Лицо Марка стало бледным, как полотно. Он смотрел на меня, и я видела в его глазах не злость, а панику. Панику ребенка, которого поймали на вранье.
— Лена, я всё объясню… Это не то, что ты думаешь…
— А что я думаю, Марк? Что вся моя жизнь — это чей-то бизнес-план? Что меня выбрали, как выбирают породистую лошадь для разведения?
Он молчал, не в силах подобрать слова. И тогда заговорила я. Спокойно, четко, без эмоций. Я рассказала ему, что сделаю.
— Завтра утром мы едем к нотариусу и подписываем соглашение о разводе. Дом остается мне. В качестве компенсации за моральный ущерб.
Ты также переводишь на мой счет сумму, эквивалентную его стоимости. Это плата за мое молчание.

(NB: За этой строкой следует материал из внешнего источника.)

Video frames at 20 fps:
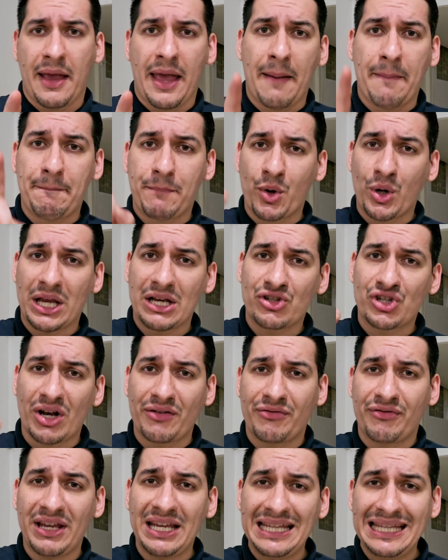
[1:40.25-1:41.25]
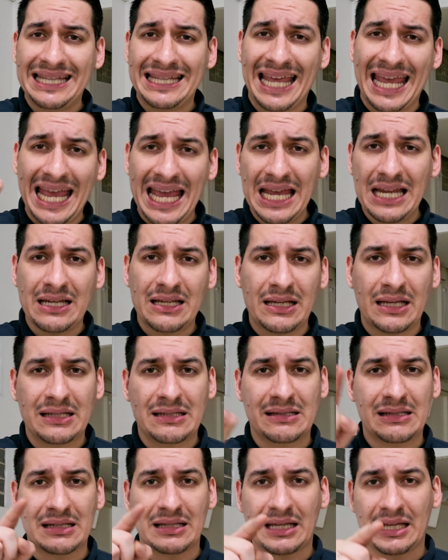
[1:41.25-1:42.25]
é porque já vem dele
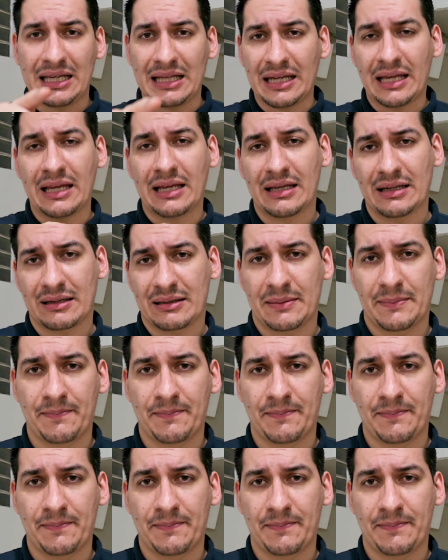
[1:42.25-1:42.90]
esse querer.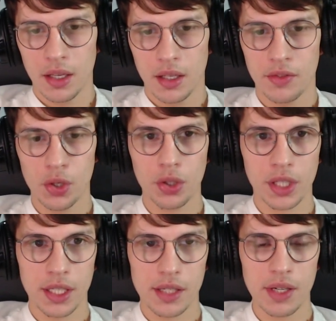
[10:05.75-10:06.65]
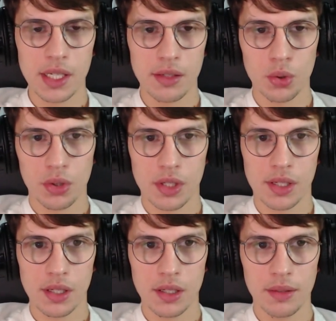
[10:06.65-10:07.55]
И все это они связывают
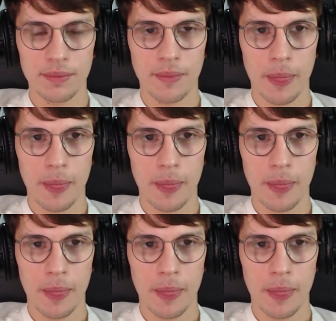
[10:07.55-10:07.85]
сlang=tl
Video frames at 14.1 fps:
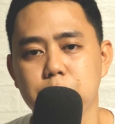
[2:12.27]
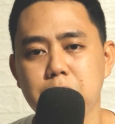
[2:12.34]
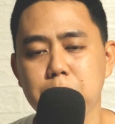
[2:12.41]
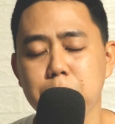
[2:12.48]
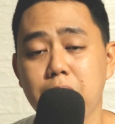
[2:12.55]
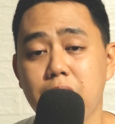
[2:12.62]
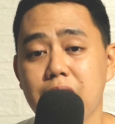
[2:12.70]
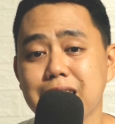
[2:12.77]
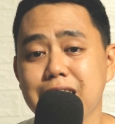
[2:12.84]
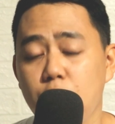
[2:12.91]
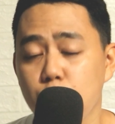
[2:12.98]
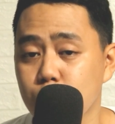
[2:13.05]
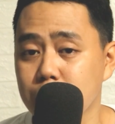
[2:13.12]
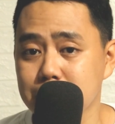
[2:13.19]
May mga
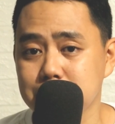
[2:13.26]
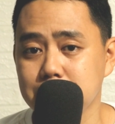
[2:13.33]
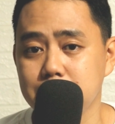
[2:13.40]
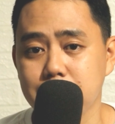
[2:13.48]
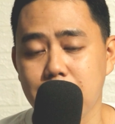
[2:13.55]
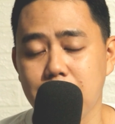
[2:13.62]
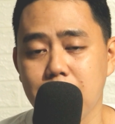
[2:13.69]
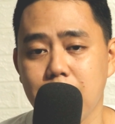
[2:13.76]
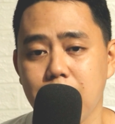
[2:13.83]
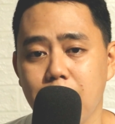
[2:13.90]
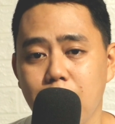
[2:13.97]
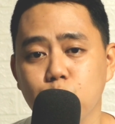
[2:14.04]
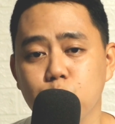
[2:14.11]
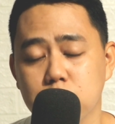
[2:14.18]
tao kasi na
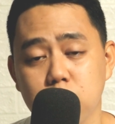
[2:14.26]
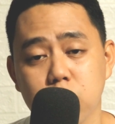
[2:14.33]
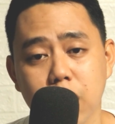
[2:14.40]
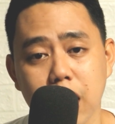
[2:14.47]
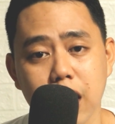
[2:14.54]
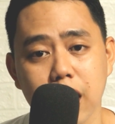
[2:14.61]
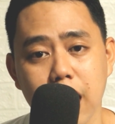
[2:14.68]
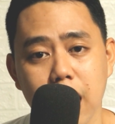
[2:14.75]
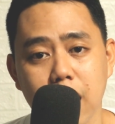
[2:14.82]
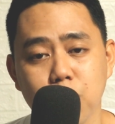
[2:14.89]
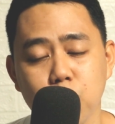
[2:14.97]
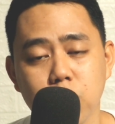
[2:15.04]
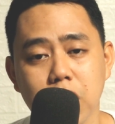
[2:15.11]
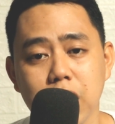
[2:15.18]
ang gusto
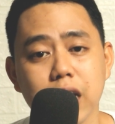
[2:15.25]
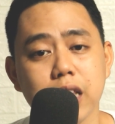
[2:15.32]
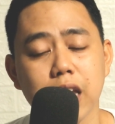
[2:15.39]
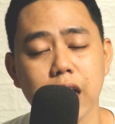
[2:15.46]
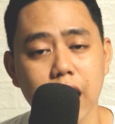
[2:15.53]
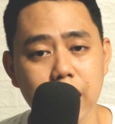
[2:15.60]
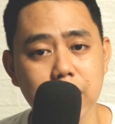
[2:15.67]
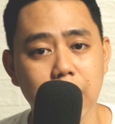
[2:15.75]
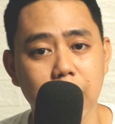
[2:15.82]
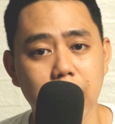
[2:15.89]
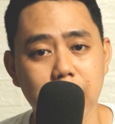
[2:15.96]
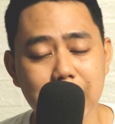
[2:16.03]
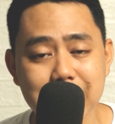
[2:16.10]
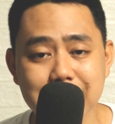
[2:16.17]
talaga, yung tinitirhan niya
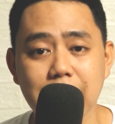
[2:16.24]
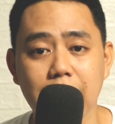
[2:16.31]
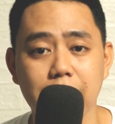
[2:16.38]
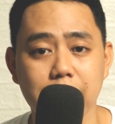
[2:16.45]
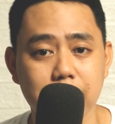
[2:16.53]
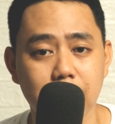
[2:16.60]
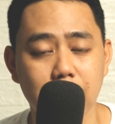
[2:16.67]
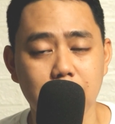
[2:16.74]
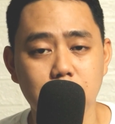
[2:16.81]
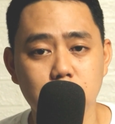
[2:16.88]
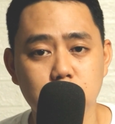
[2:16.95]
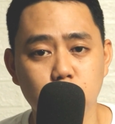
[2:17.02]
is sa kanya.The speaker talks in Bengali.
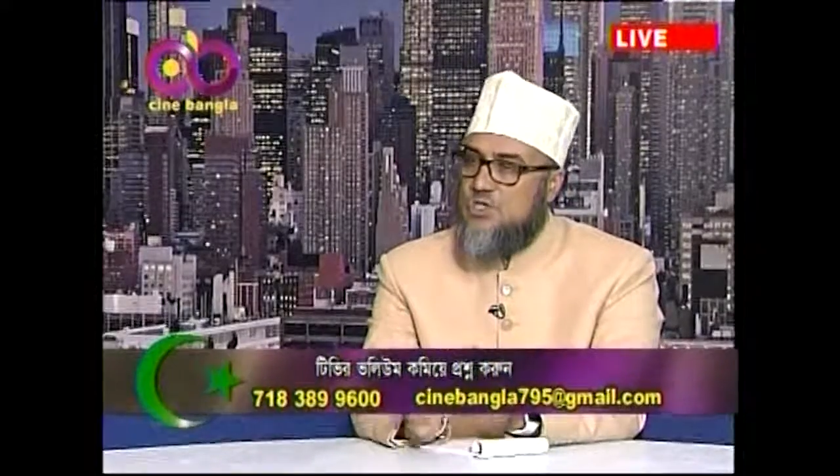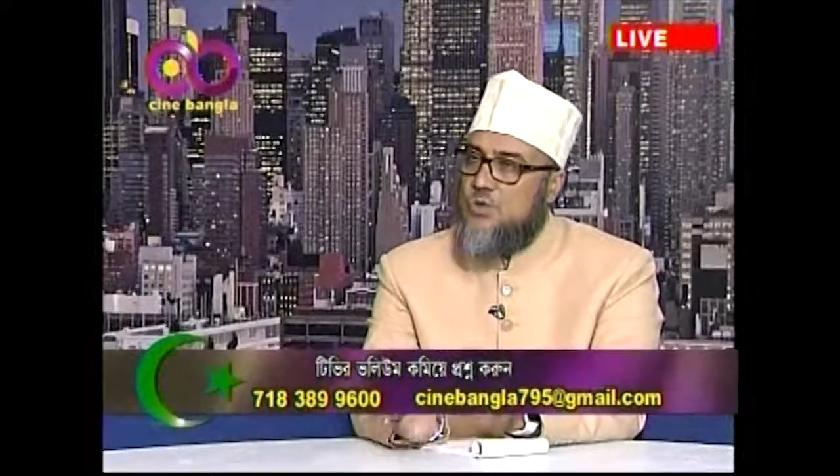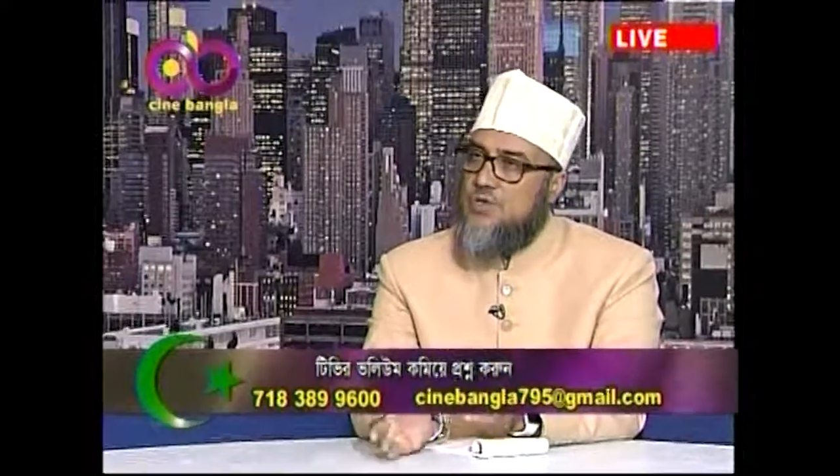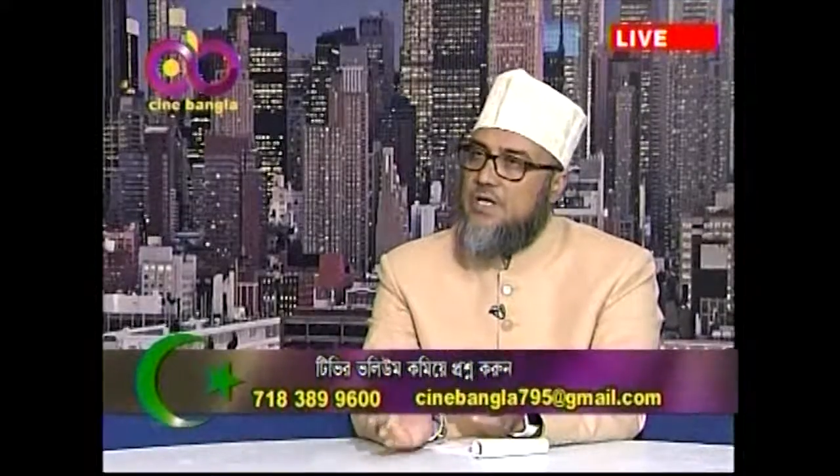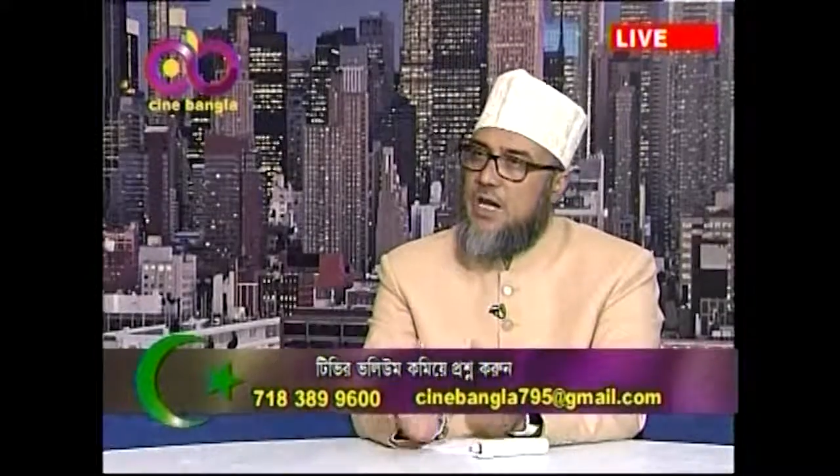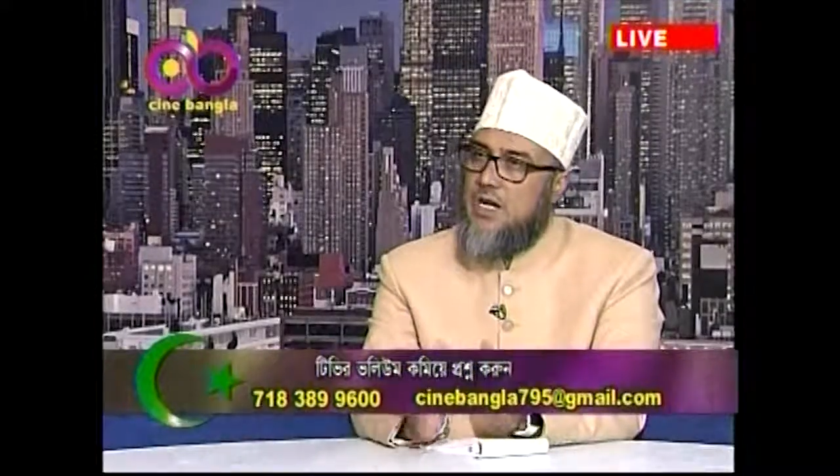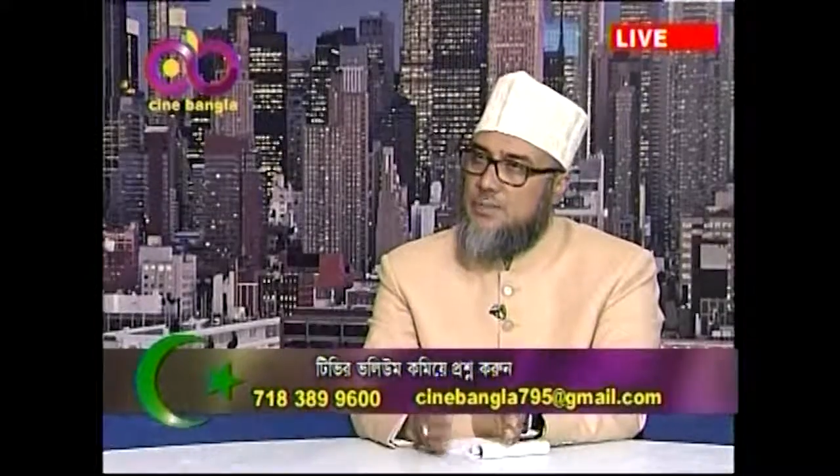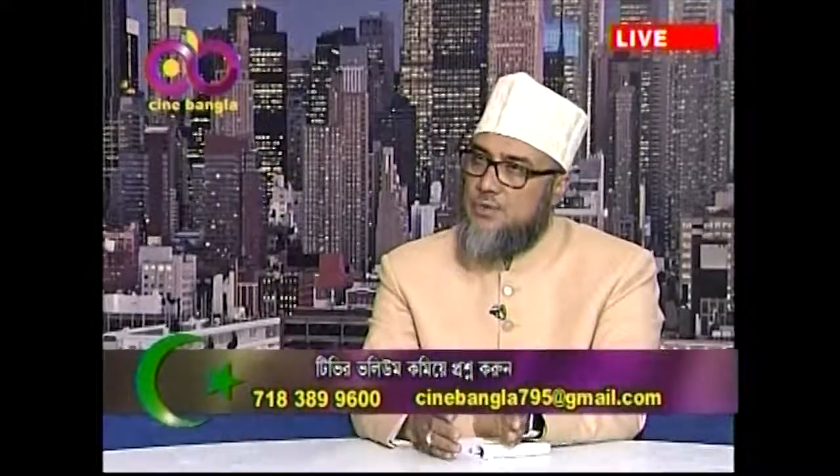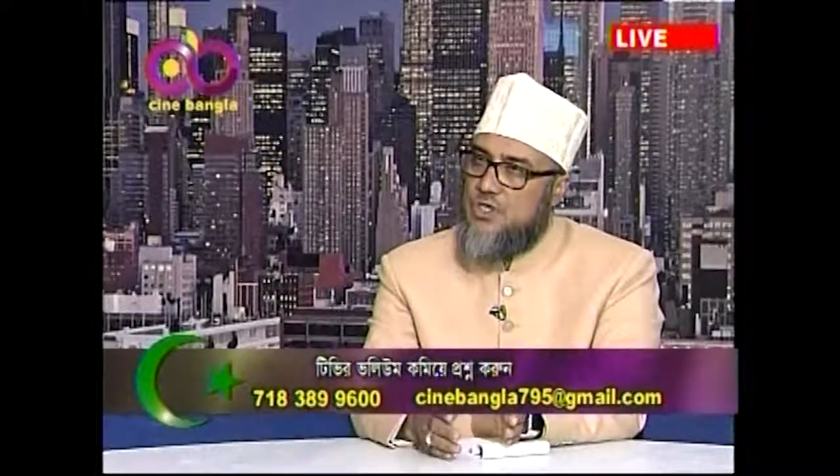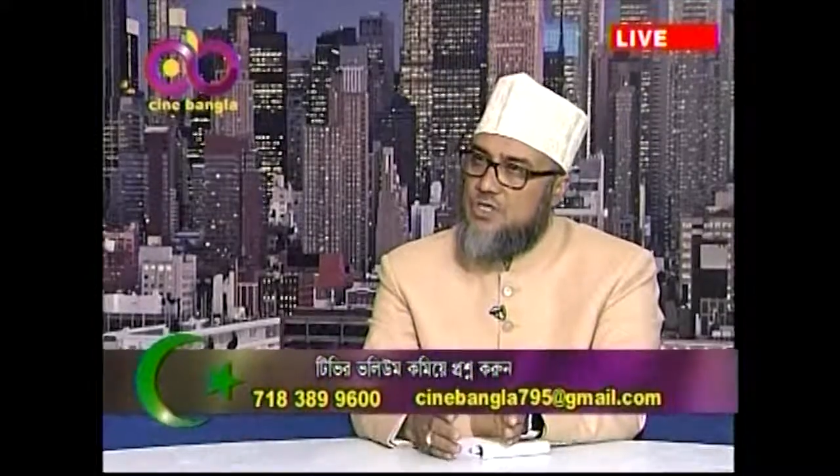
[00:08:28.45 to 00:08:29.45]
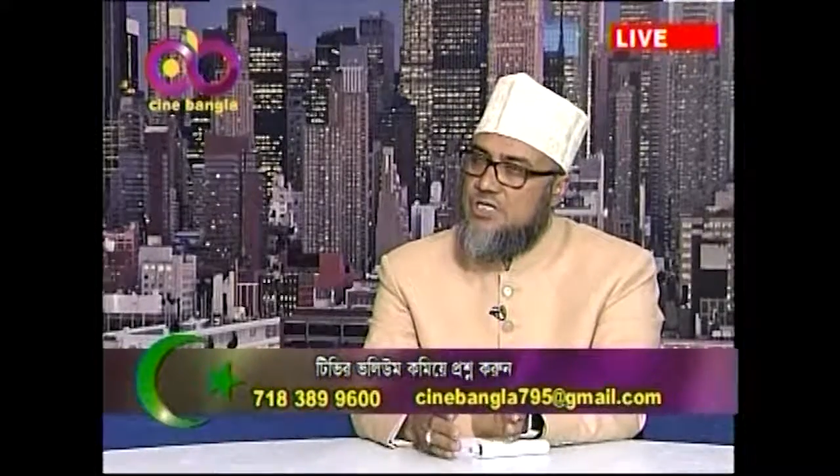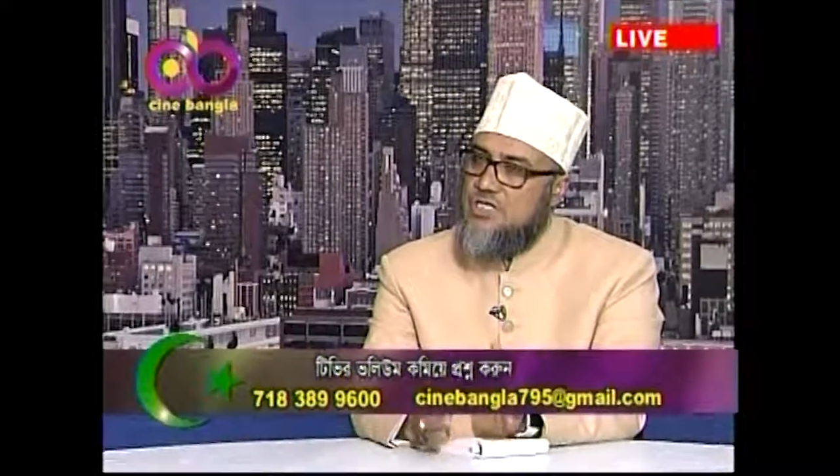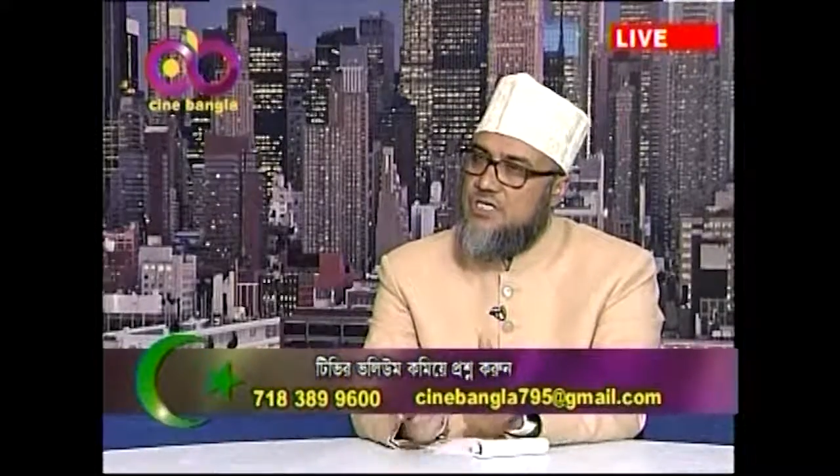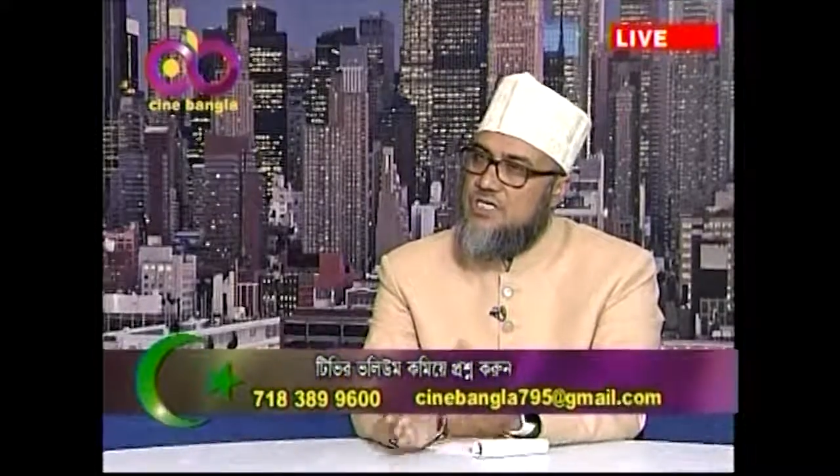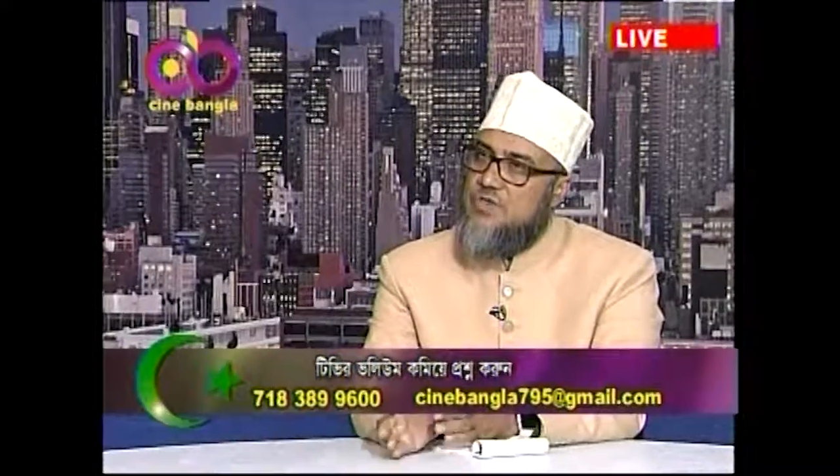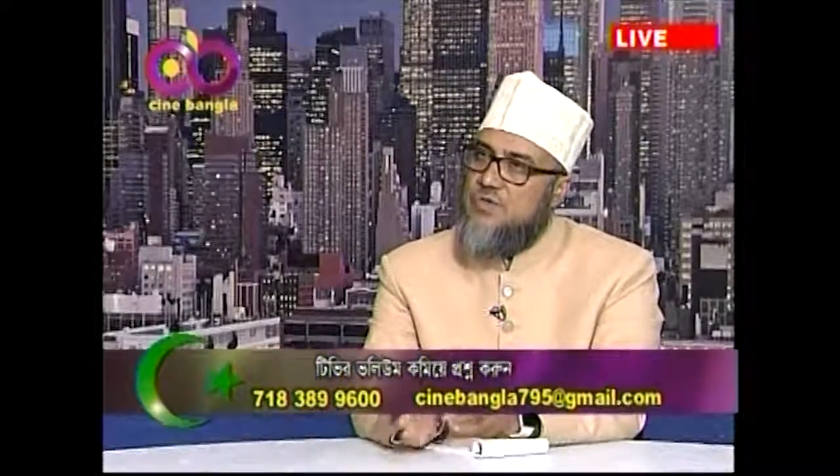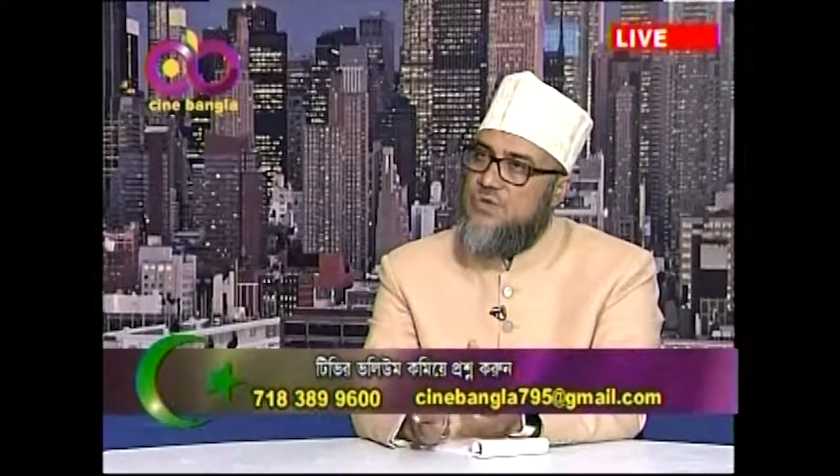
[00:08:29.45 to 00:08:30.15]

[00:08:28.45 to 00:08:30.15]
শুরুতে আল্লাহর প্রশংসা শেষে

— Ты с ума сошла! — он вскочил. — Мама никогда на это не пойдет!
— Твоя мама пойдет на всё, — отрезала я. — Потому что первая фамилия в том списке — это фамилия следователя, который вел дело о банкротстве её первой компании.
Он его закрыл за отсутствием состава преступления. А напротив его фамилии тоже стоит пометка. Только другая. «Выполнено».
Я видела, как рушится его мир. Он понял, что я знаю гораздо больше, чем они могли предположить. Я знаю не только об их маленькой семейной тайне, но и о делах посерьезнее.
— Если вы не согласитесь, эти фотографии и мои показания лягут на стол его начальству. И тогда твоей маме придется объяснять не мне, а прокуратуре, что и с кем она «согласовывала».
На следующий день у нотариуса Ирина Викторовна не смотрела мне в глаза. Она молча подписывала бумаги, которые я ей протягивала.
Её руки слегка дрожали. Вся её спесь исчезла. Передо мной сидела испуганная женщина, которая боялась потерять всё.
Марк пытался что-то сказать, взять меня за руку, но я смотрела сквозь него. Он был лишь инструментом в руках своей матери. Жалким и сломленным.
Когда всё было кончено, я вышла на улицу. Вдохнула полной грудью. Я была свободна. Я не просто сбежала из ловушки, я вышла из неё победительницей, забрав с собой и клетку, и плату за своё незаконное в ней пребывание.
Я знала, что они больше никогда не посмеют меня тронуть. Потому что теперь не они, а я держала их за горло. И они это знали.